La decisione della Banca nazionale svizzera (Bns) di non difendere più il cambio franco/euro a 1,20 ha creato diverso scompiglio sia sui mercati che a livello monetario. L’euro, che negli ultimi tre anni era rimasto appunto fermo a quota 1,20 franchi svizzeri, si è svalutato rapidamente fino ad arrivare a quota 0,85, con un calo del 32%. Ma il franco è cresciuto anche rispetto a tutte le altre valute, raggiungendo il suo livello massimo rispetto allo yen giapponese dal 1980. Panico sulla Borsa di Zurigo che ha bruciato l’8%. Abbiamo chiesto un’analisi a Rocco Corigliano, professore di Economia degli intermediari finanziari all’Università di Bologna.



Che cosa ne pensa della decisione della banca centrale svizzera?

È una decisione a sorpresa, ma inevitabile. La Snb aveva promosso una difesa del valore del franco nei confronti dell’euro. Ciò significa sostanzialmente una svalutazione del franco nel momento in cui c’era il rischio del cosiddetto break-up dell’euro, cioè quando durante la crisi del debito sovrano sembrava che l’euro fosse sul punto di esplodere. Avevano promosso questa difesa del franco nel senso della svalutazione, applicando e difendendo il tasso di cambio dell’1,20 rispetto all’euro. Ciò nelle intenzioni della Banca centrale svizzera avrebbe dovuto fare gli interessi dell’economia elvetica.



Che cosa è cambiato nell’arco degli ultimi tre anni?

Nel frattempo i rischi di break-up dell’euro sono stati superati e la moneta unica comunitaria si è svalutata. Non si poteva quindi difendere il tasso di cambio a 1,20 come era stato fissato. Quest’ultimo non reggeva più di fronte alla continua svalutazione dell’euro e alla prospettiva della politica espansiva della Bce, che con il Quantitative easing avrebbe dovuto dare un ulteriore impulso alla svalutazione dell’euro. Hanno deciso quindi di non difendere più quel tasso di cambio irrealistico. Questo ha comportato una rivalutazione immediata del franco, il che naturalmente non farà bene all’economia svizzera. Tanto è vero che la Borsa ha subito risposto con una consistente perdita delle quotazioni.



Ritiene che la banca centrale svizzera abbia commesso un’ingenuità?

Nella decisione della Bns non c’è solo una scelta di politica valutaria, ma anche una riduzione dei tassi di riferimento interni che dovrebbe aiutare a non rivalutare più di tanto il franco svizzero. Sono quindi consapevoli di avere compiuto un’operazione di rivalutazione del franco. Ora stanno tentando di farlo rivalutare di meno attraverso una discesa dei tassi interni.
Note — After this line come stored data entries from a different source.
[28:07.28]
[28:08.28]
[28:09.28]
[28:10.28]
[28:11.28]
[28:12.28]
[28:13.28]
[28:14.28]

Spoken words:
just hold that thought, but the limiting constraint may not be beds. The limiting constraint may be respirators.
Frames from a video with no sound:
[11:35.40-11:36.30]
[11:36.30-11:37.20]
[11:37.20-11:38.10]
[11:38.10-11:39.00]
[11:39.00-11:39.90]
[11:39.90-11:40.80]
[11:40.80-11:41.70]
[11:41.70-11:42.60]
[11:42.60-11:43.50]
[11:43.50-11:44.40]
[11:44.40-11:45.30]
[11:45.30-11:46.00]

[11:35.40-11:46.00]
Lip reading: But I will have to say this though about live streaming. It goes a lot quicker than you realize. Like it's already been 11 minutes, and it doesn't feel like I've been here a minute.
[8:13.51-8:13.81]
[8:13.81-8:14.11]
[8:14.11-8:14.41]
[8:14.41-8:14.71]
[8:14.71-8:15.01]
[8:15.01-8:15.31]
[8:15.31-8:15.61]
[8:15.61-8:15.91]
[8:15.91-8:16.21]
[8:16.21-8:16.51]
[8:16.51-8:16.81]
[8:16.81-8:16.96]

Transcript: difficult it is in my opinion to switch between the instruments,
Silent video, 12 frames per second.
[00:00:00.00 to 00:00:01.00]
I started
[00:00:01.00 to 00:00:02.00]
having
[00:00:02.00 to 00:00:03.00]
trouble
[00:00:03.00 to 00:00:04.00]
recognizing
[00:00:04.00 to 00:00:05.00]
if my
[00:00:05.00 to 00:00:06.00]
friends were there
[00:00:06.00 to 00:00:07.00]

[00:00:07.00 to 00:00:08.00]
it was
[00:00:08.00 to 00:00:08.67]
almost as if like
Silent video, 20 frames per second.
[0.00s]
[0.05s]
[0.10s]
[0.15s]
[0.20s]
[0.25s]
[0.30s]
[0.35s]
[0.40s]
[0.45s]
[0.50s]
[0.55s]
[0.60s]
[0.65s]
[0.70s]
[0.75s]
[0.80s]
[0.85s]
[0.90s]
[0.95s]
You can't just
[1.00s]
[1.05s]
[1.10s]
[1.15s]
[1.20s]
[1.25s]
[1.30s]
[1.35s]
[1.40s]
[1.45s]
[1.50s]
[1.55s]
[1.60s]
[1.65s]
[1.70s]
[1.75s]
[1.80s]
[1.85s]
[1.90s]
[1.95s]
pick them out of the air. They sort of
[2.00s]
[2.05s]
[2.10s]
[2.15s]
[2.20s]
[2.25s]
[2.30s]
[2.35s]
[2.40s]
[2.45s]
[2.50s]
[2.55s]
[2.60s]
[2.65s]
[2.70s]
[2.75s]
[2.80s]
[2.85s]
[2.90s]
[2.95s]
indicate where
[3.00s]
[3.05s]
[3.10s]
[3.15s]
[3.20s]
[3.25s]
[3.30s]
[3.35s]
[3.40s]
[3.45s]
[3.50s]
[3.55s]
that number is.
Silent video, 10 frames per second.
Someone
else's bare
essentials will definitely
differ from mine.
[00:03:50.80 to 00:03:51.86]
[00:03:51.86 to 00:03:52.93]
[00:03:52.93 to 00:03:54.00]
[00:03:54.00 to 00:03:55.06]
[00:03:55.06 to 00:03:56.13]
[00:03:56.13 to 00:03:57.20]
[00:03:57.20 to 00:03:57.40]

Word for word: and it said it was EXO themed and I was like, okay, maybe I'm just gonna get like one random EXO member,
Sono però misure poco consistenti.

Quanto è avvenuto fa bene invece all’economia europea?

Dal punto di vista dell’euro quanto è avvenuto ieri è invece positivo. Il fatto che non si difenda più una svalutazione del franco svizzero aumenta le nostre opportunità di esportazione nei confronti della Confederazione e riduce la competitività dei prodotti svizzeri che vengono venduti nei paesi dell’Eurozona. Per l’economia dei paesi dell’area euro ciò non può che essere un vantaggio.

 

Com’è destinato a cambiare il rapporto euro-dollaro nel momento in cui ci si aspetta il Quantitative easing della Bce e il rafforzamento della valuta Usa da parte della Fed?

Se la Fed rafforza il dollaro, ciò non fa altro che agevolare la politica dell’Eurozona. L’espansione monetaria da parte della Bce ormai è attesa da tutti e inevitabile, al punto che nel momento in cui sarà ufficializzata la possibilità di acquistare titoli pubblici da parte della Bce, l’effetto sarà ridotto in quanto il mercato sta già scontando questa decisione.

 

Si può dire che la politica espansiva di Draghi sta già avendo successo?

La politica espansiva di Draghi sta avendo successo, ma arriva con grave ritardo. È una cosa che bisognava fare già tempo fa, e se non ci fosse stata la resistenza dei soliti noti, la manovra espansiva via Quantitative easing sarebbe stata sicuramente più efficace. Adesso finalmente arriva e si superano anche le resistenze di questi paesi ortodossi, ma l’effetto non potrà che essere contenuto.